[Collected data entries]
========================================
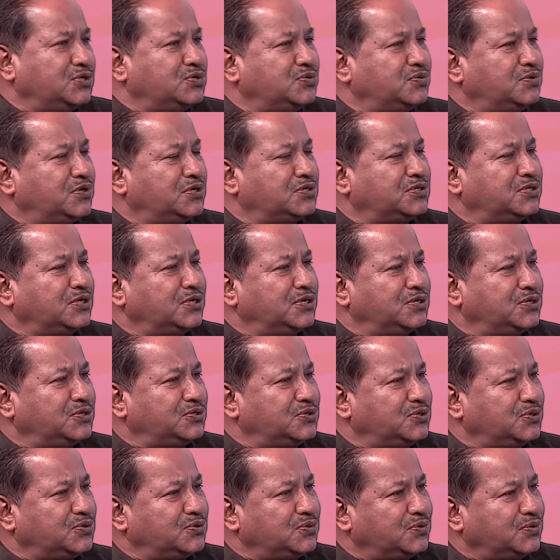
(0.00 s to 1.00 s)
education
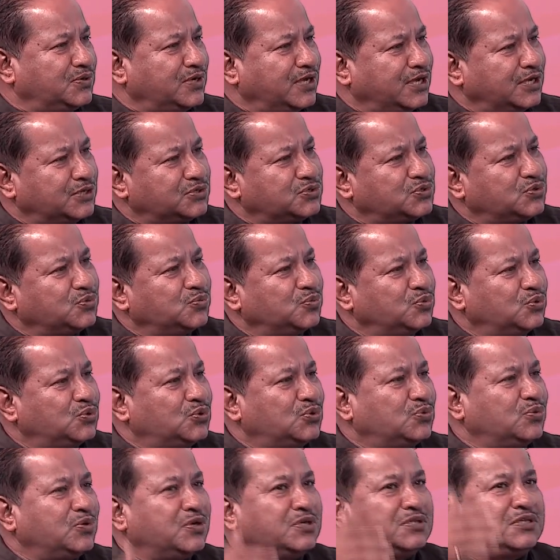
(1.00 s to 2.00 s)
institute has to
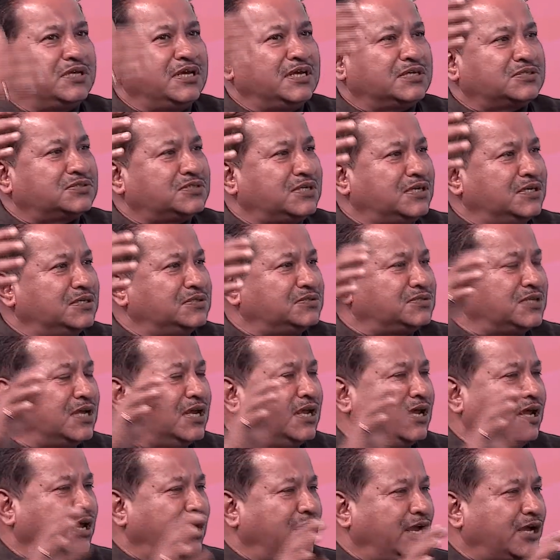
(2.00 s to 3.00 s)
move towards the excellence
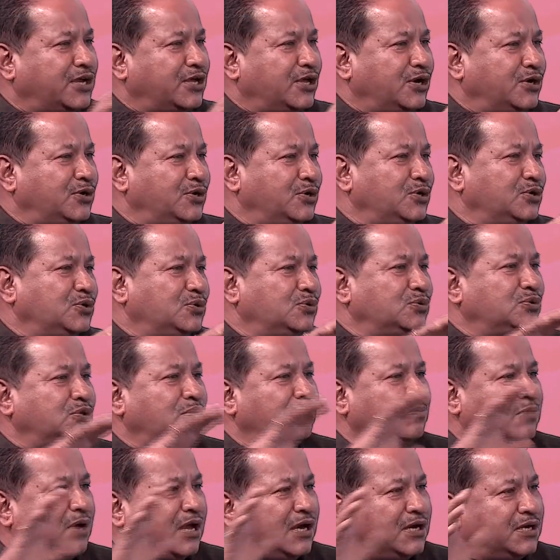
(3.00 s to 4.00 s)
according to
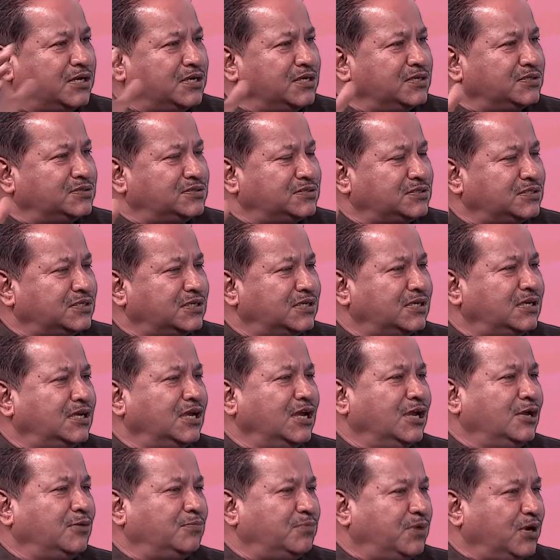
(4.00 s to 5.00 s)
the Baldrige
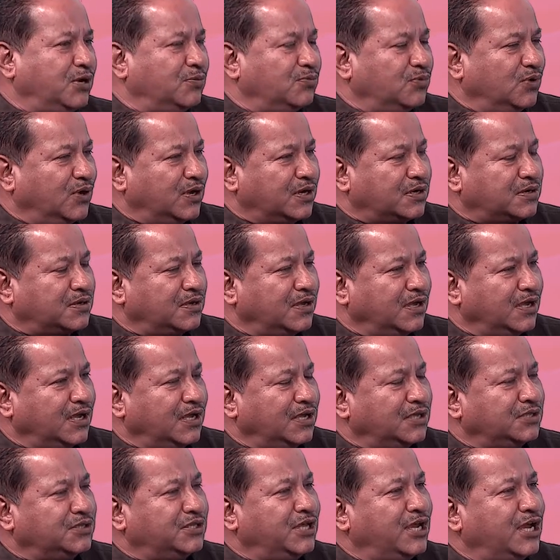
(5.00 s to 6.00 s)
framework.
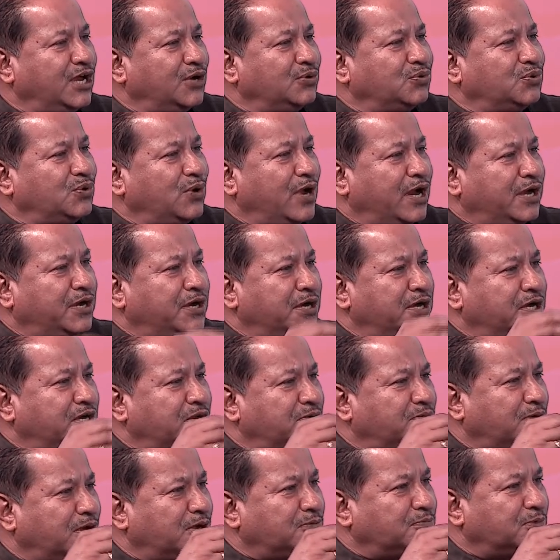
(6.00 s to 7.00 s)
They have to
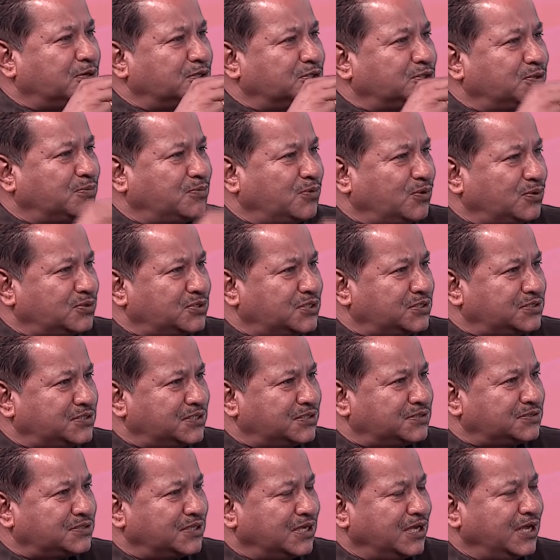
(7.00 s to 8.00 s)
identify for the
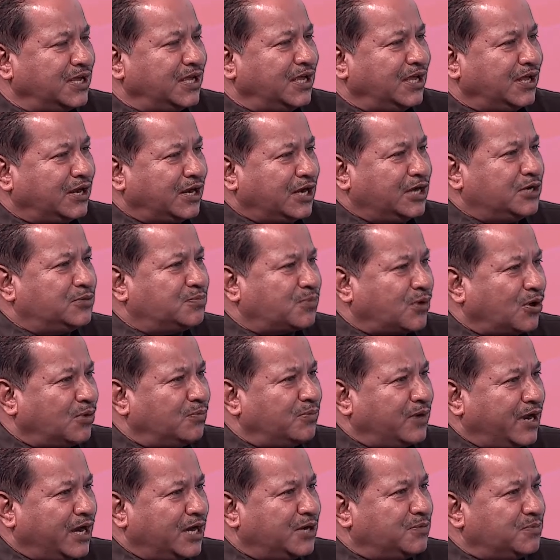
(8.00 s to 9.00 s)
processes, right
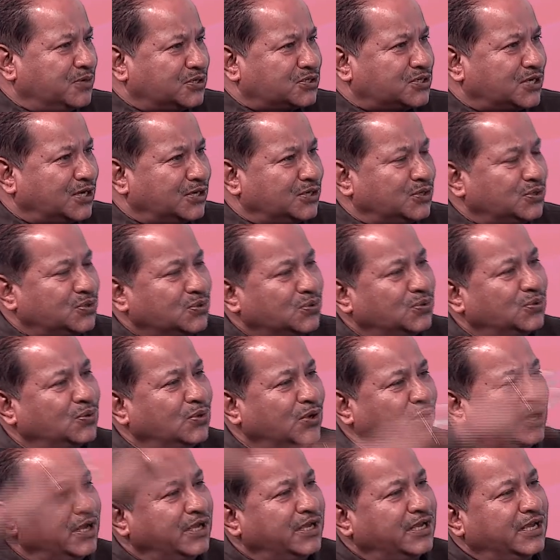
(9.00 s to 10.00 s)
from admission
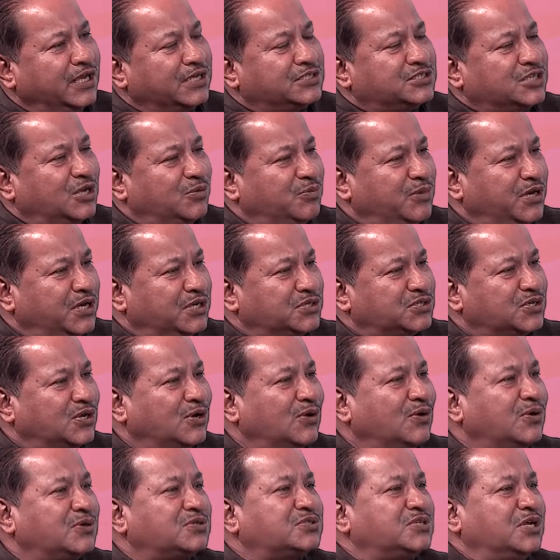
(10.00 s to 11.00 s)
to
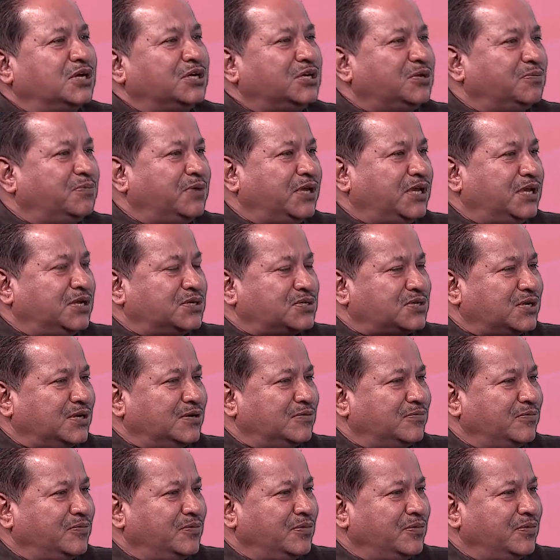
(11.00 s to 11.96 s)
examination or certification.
========================================
__Problem__
The pictures stay out; copy the rest of the data word for word.

__Exercise output__
(0.00 s to 1.00 s)
education
(1.00 s to 2.00 s)
institute has to
(2.00 s to 3.00 s)
move towards the excellence
(3.00 s to 4.00 s)
according to
(4.00 s to 5.00 s)
the Baldrige
(5.00 s to 6.00 s)
framework.
(6.00 s to 7.00 s)
They have to
(7.00 s to 8.00 s)
identify for the
(8.00 s to 9.00 s)
processes, right
(9.00 s to 10.00 s)
from admission
(10.00 s to 11.00 s)
to
(11.00 s to 11.96 s)
examination or certification.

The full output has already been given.